Piccerillo aggiunge: “Da quando sono entrata in Consiglio mi sono riletta tutti i lavori della III Commissione Speciale presieduta da Gianpiero Zinzi dal 2015 al 2020 e ho capito che Terra dei Fuochi nasce dallo smaltimento delle produzioni abusive di marchi contraffatti e prolifera grazie a De Luca che non solo non controlla ma non rimuove le oltre 3.000 microdiscariche nonostante abbia una Società di scopo come SMA Campania”.
Nei 3 anni da Consigliere regionale, il Consigliere della Lega ha infatti presentato interrogazioni e mozioni per promuovere le filiere agricole locali e tutelare chi opera nelle aree della Terra dei Fuochi, dimostrando come la politica possa intervenire concretamente a sostegno degli agricoltori.

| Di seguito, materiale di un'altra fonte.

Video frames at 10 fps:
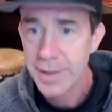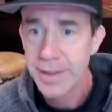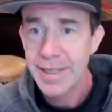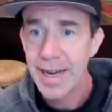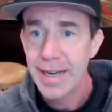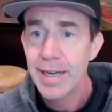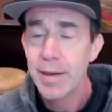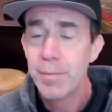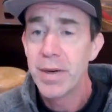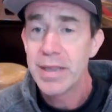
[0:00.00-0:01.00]
Okay.
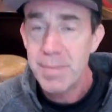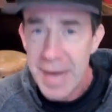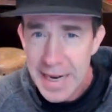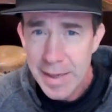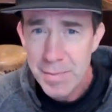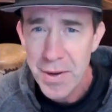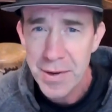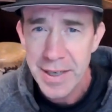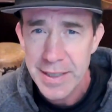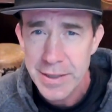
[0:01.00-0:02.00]
But the main
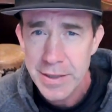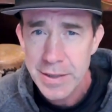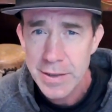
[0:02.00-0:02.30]
component is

“Per troppo tempo la sinistra ha voltato le spalle alle vere esigenze del territorio, lasciando spazio a inefficienza e pregiudizi. Ora servono azioni concrete: rimozione dei rifiuti, controllo del territorio e sostegno reale alle imprese agricole per promuovere i prodotti locali e le filiere sostenibili. Solo così potremo restituire dignità e futuro alla nostra terra”.